In some cases, a relationship can be observed between exposure to deep and traumatic situations during childhood and the development of batophobia during adulthood.
Likewise, in some cases, exposure to terrifying stories or visualizations about deep spaces can also play an important role in the development of batophobia.
However, in most cases no direct relationships are observed, which is why the participation of genetic factors is also supported.
In fact, as already mentioned, having caution or respect before deep spaces is a normal reaction.
All the people if we are, for example, in the sea and we can not see the total depth of the water, we can experience a certain amount of protection before that situation.
In batophobia, the individual replaces those feelings of caution or respect for a much more intense response, where the anxiety experienced acquires a clear phobic component.
Treatment of batophobia
The main treatment for batophobia consists in the realization of psychotherapy through a psychologist expert in this type of disorders.
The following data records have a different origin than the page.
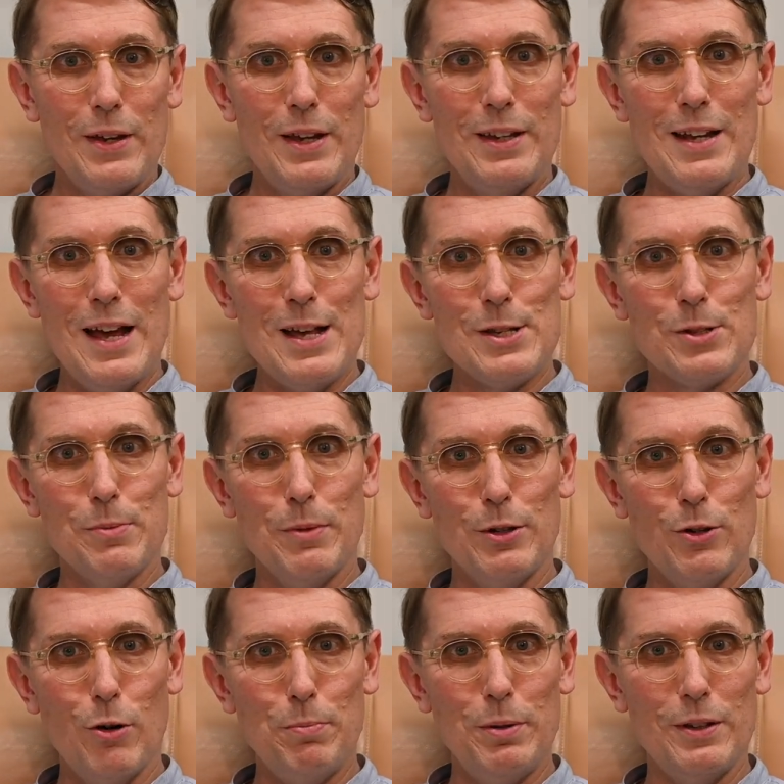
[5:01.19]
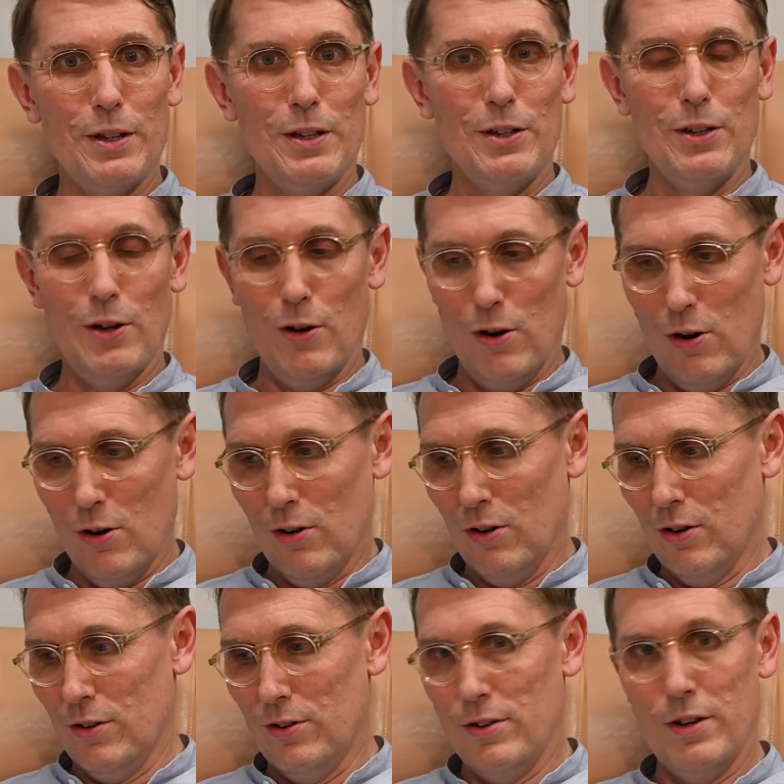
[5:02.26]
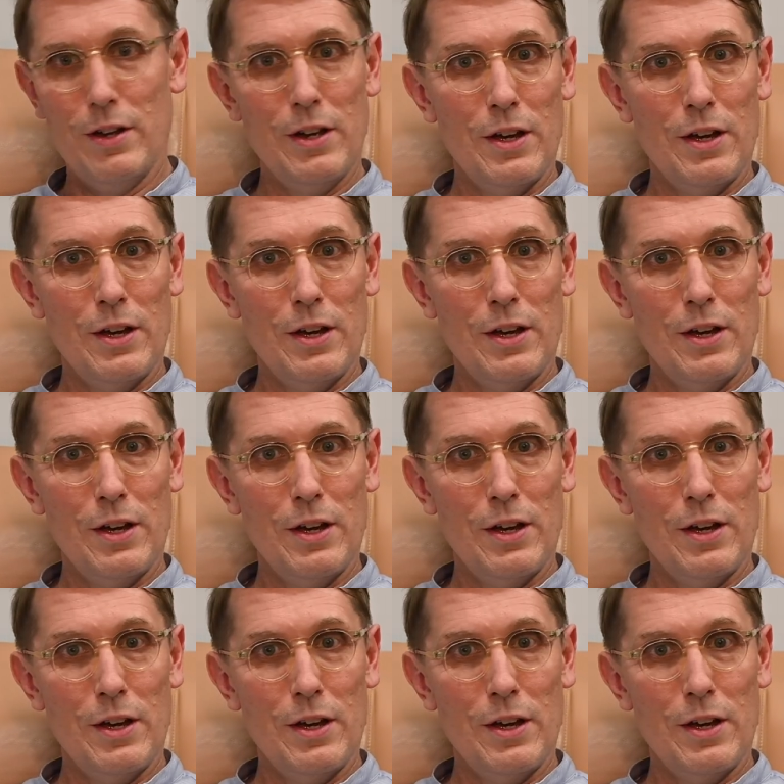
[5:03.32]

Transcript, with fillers: It has a monopoly on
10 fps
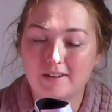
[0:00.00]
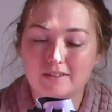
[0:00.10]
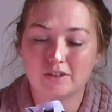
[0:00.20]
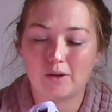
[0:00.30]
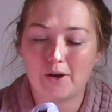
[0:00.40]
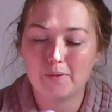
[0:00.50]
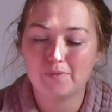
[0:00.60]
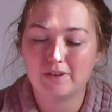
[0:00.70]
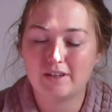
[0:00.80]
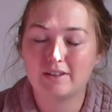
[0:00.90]
So
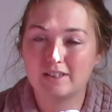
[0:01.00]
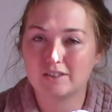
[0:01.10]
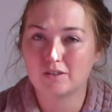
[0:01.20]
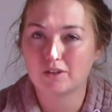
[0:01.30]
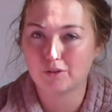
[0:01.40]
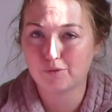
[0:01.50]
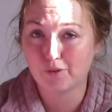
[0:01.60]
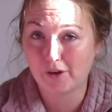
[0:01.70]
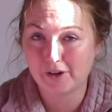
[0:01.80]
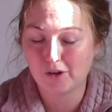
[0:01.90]
hopefully these don't go
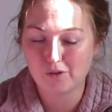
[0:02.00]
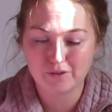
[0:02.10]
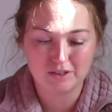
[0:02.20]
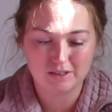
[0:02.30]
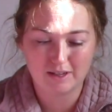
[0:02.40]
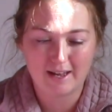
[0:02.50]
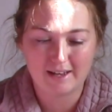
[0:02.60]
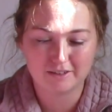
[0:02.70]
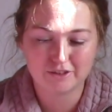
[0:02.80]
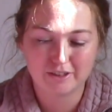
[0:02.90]
flying off into the
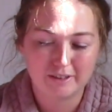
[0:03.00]
hedge.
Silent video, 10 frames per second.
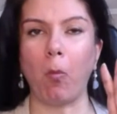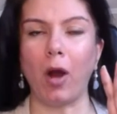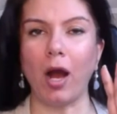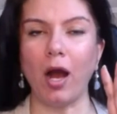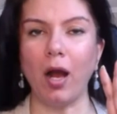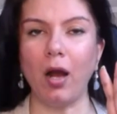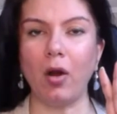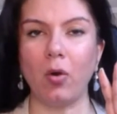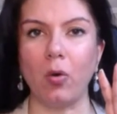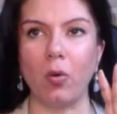
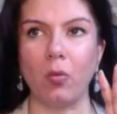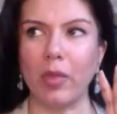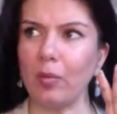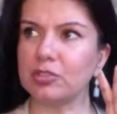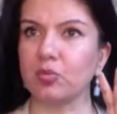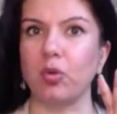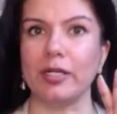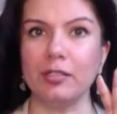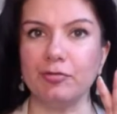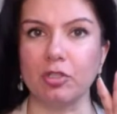wow, that was
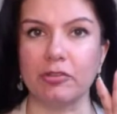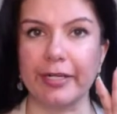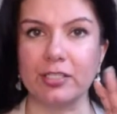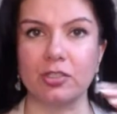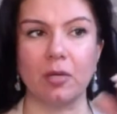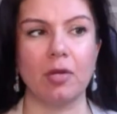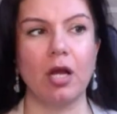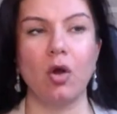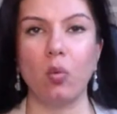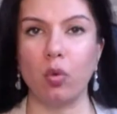wonderful. Great job.
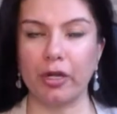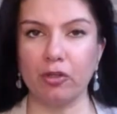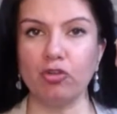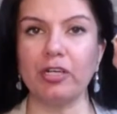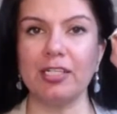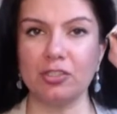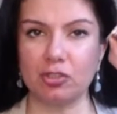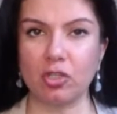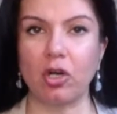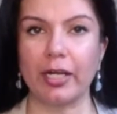What are you really
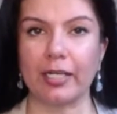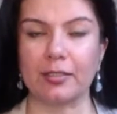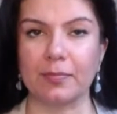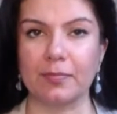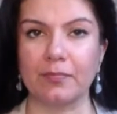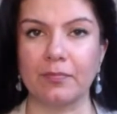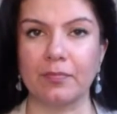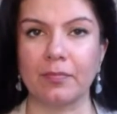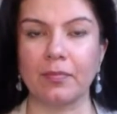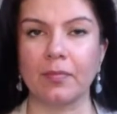strong at?
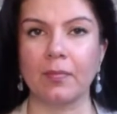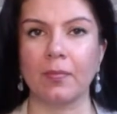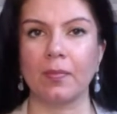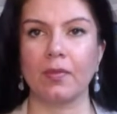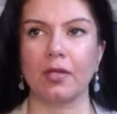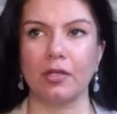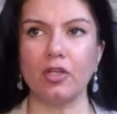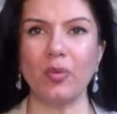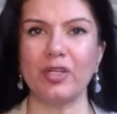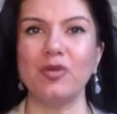You
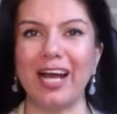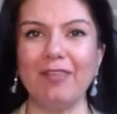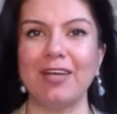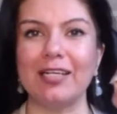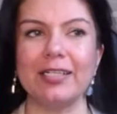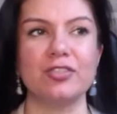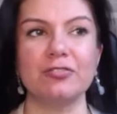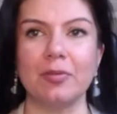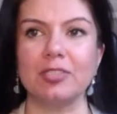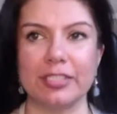know, when you have validation
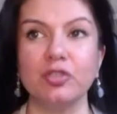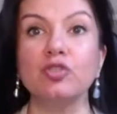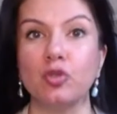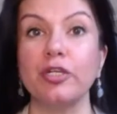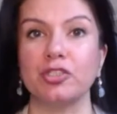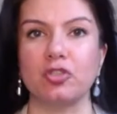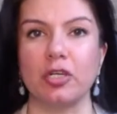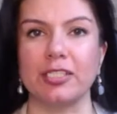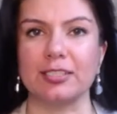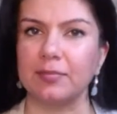from outside, you know you're
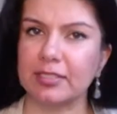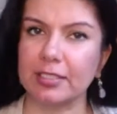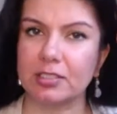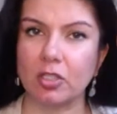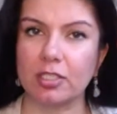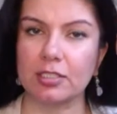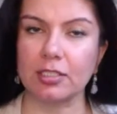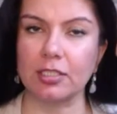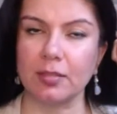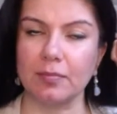strong at something. It's not,
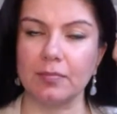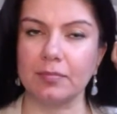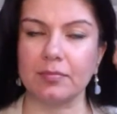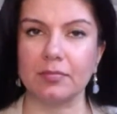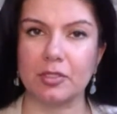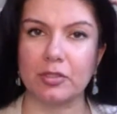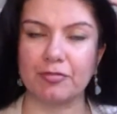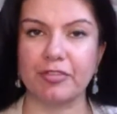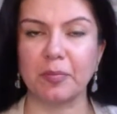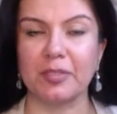a
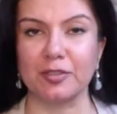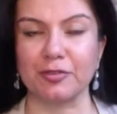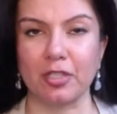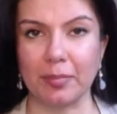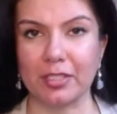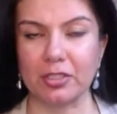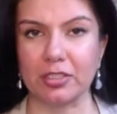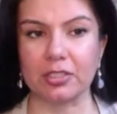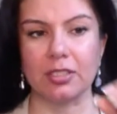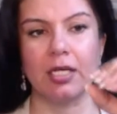figment of your
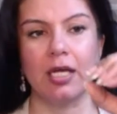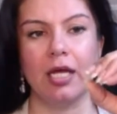imagination.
In fact, psychotherapy has been shown as the most effective treatment to intervene phobias and get very good results.
If you have batophobia, you want to overcome your fears and go to a good psychologist, you will surely get results.
The psychological intervention that shows the greatest effectiveness in reversing batophobia is the cognitive behavioral treatment.
Thus, while other therapies can also provide positive aspects, when intervening this disorder it is advisable to go to a psychotherapist who performs this type of treatment.
The cognitive behavioral treatment for phobias usually incorporates the following elements.
1- Live exhibition
It is a fundamental step to overcome the batophobia and involves exposing the patient to their phobic stimuli, that is, spaces with depth.
It has been shown how the avoidance of feared stimuli is the main factor that maintains anxiety responses, so exposing oneself in a guided and controlled way allows us to reduce panic experiences and overcome fears.
2- Systematic desensitization
In those patients in whom exposure can not be done because the fear experienced is too intense, systematic desensitization is performed, an approach that will expose the patient little by little to their phobic stimuli.
3- Relaxation techniques
They tend to be performed prior to the exposure in order to reduce the anxiety of the patient and provide a state of tranquility that facilitates the approach to the phobic stimulus.
4- Cognitive therapy
In cases where there are strong negative thoughts and beliefs about the feared stimulus, cognitive therapy is used to modulate them and ensure that they do not interfere with the individual’s daily life.